Segment Start: Records shown

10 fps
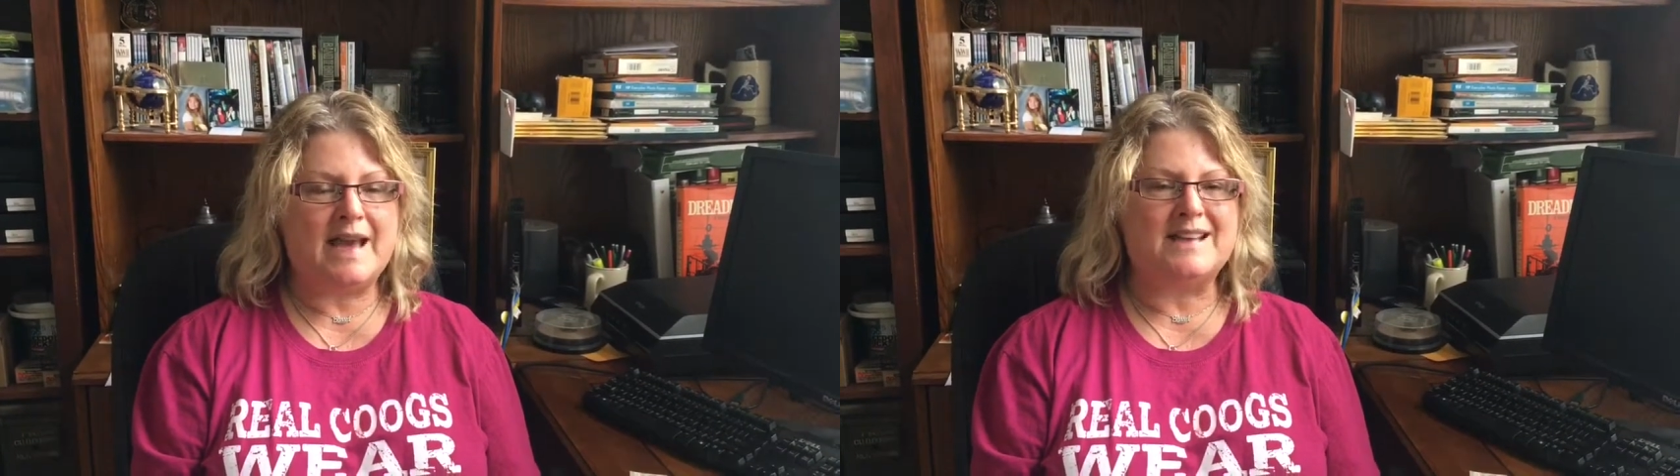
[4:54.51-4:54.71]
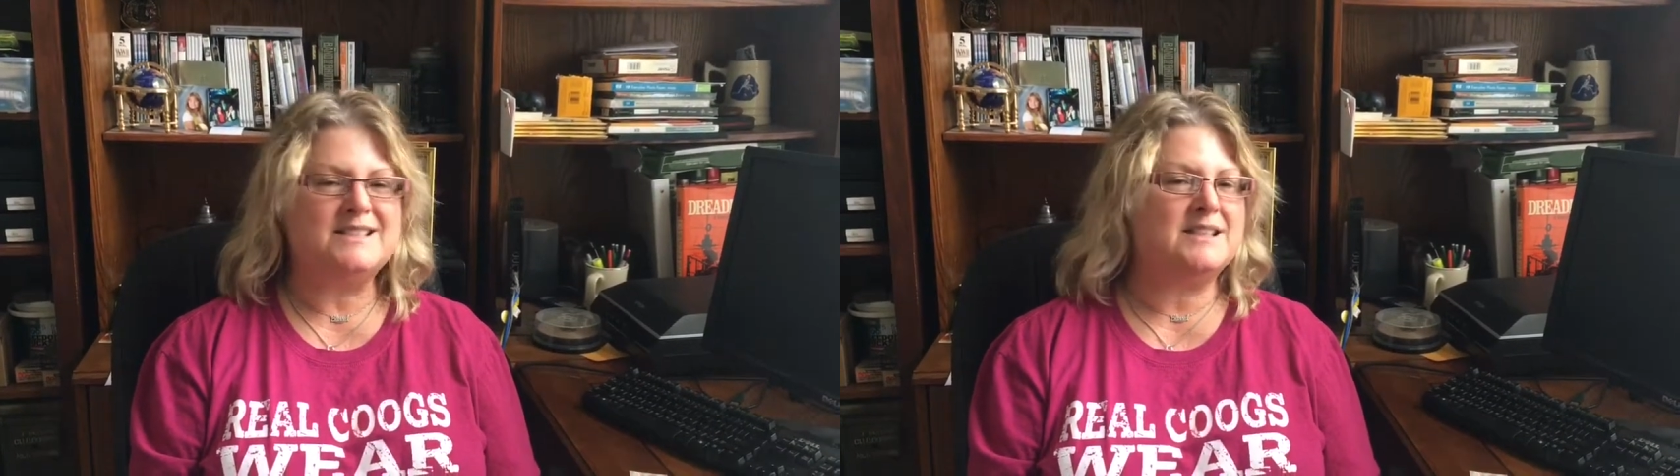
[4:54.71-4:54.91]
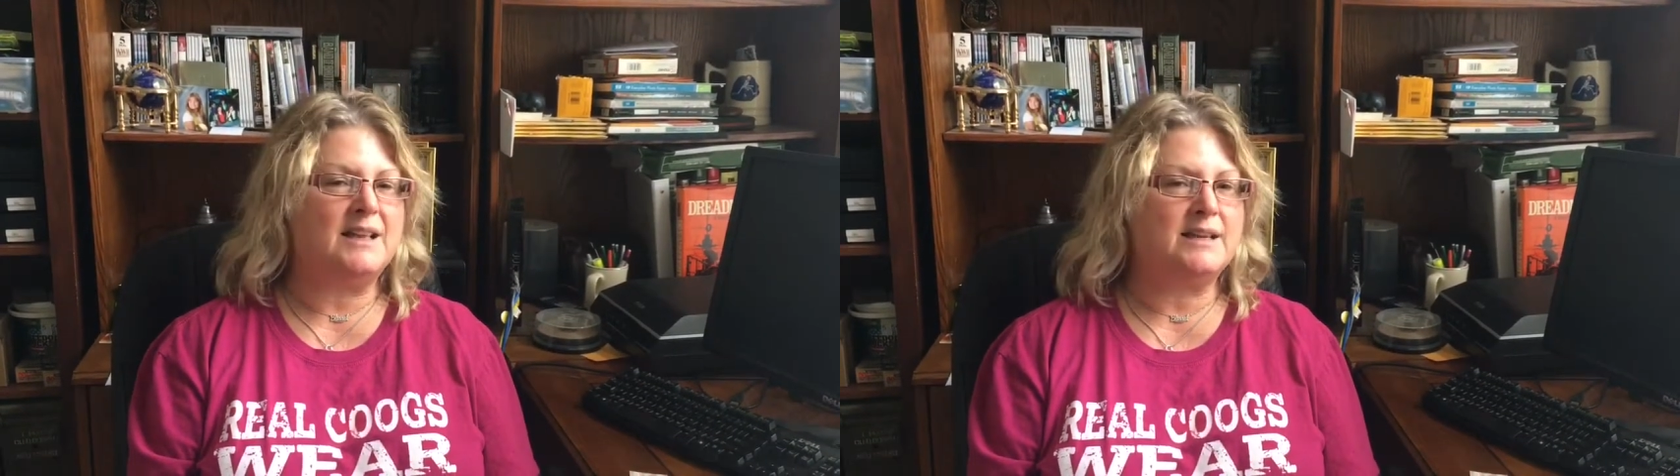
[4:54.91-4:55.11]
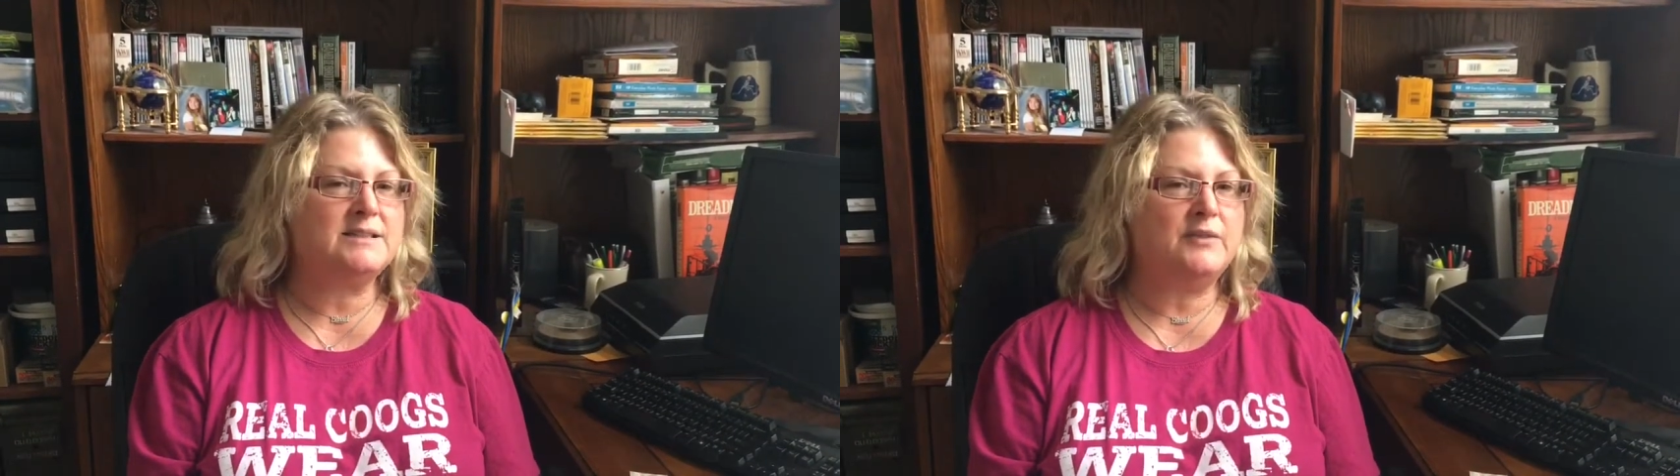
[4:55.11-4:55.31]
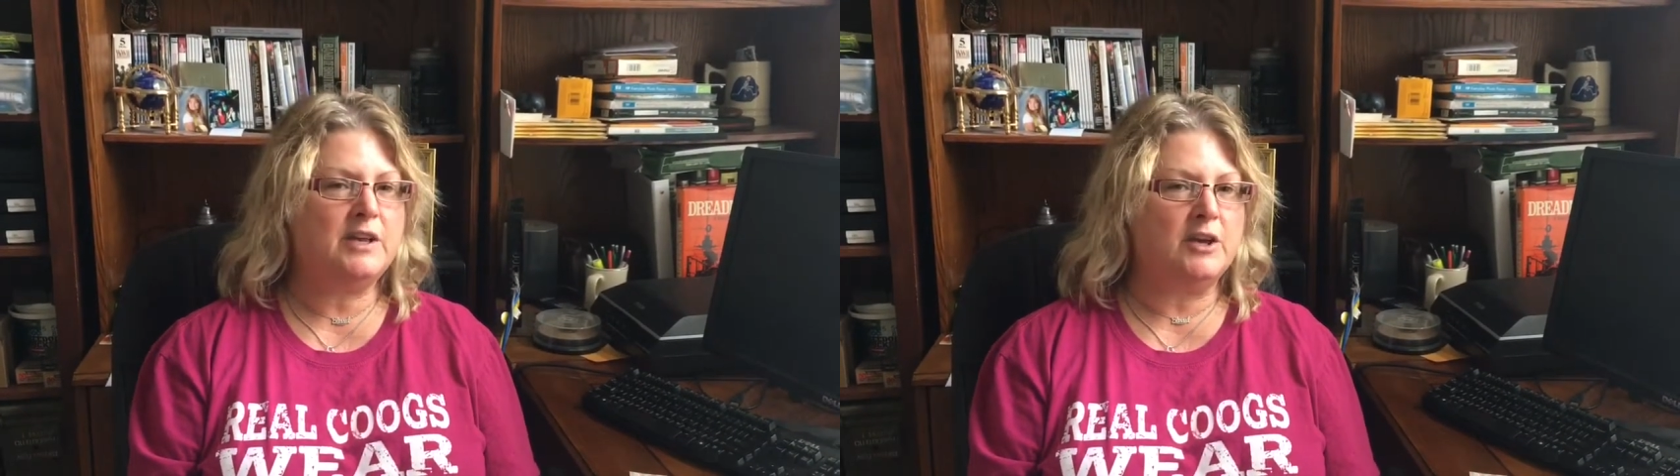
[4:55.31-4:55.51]
add
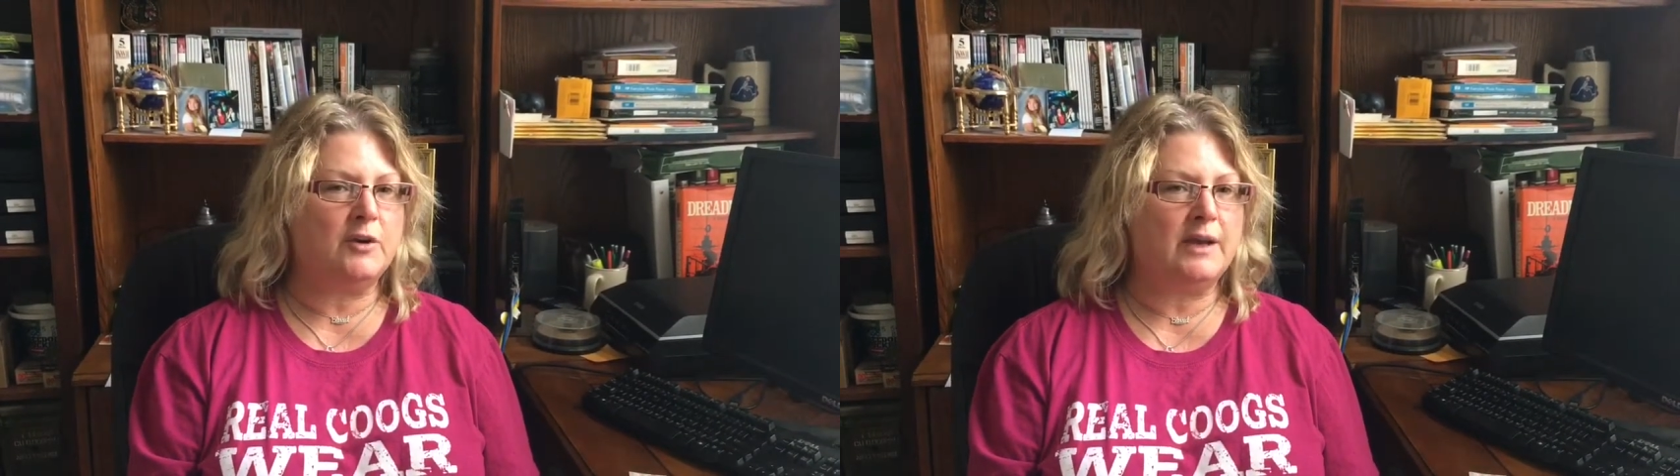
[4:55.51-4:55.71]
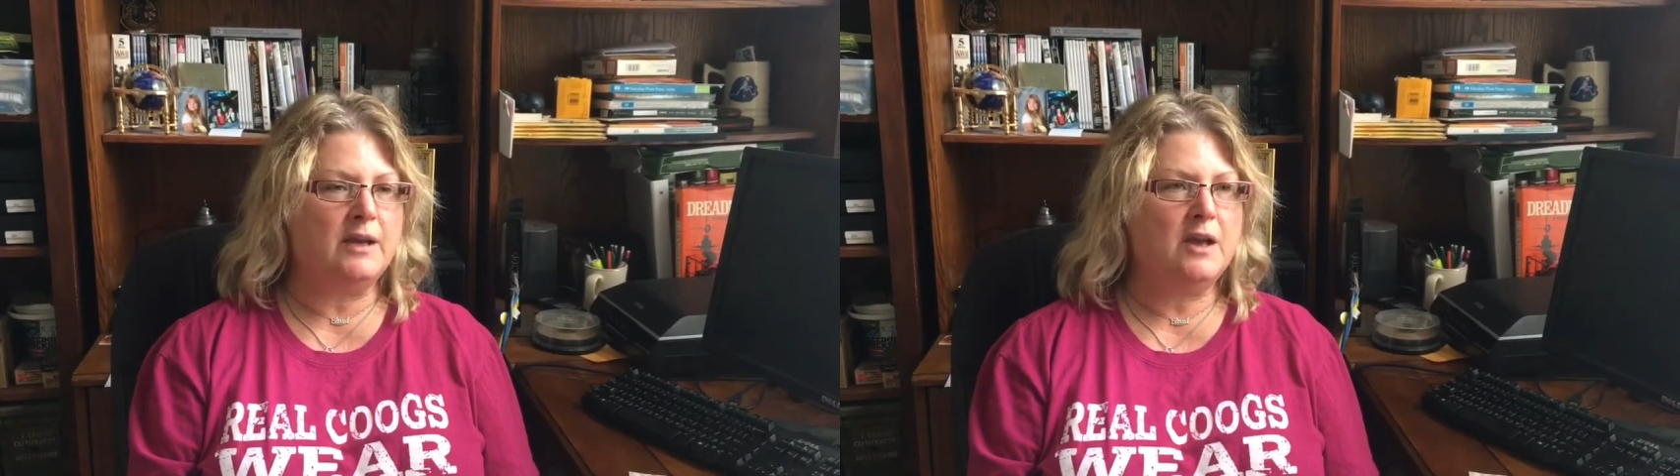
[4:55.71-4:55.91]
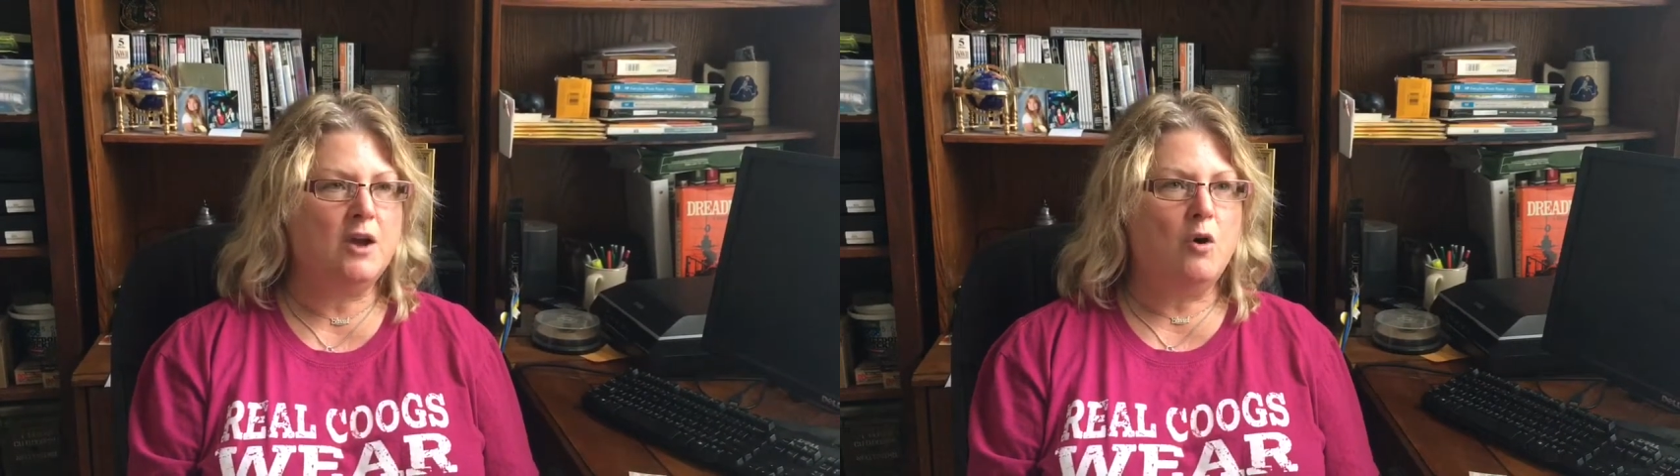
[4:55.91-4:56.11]
selective hearing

Segment End: Records shown

Using the data above, print every line exactly, omitting pictures.

• Reply
10 fps
[4:54.51-4:54.71]
[4:54.71-4:54.91]
[4:54.91-4:55.11]
[4:55.11-4:55.31]
[4:55.31-4:55.51]
add
[4:55.51-4:55.71]
[4:55.71-4:55.91]
[4:55.91-4:56.11]
selective hearing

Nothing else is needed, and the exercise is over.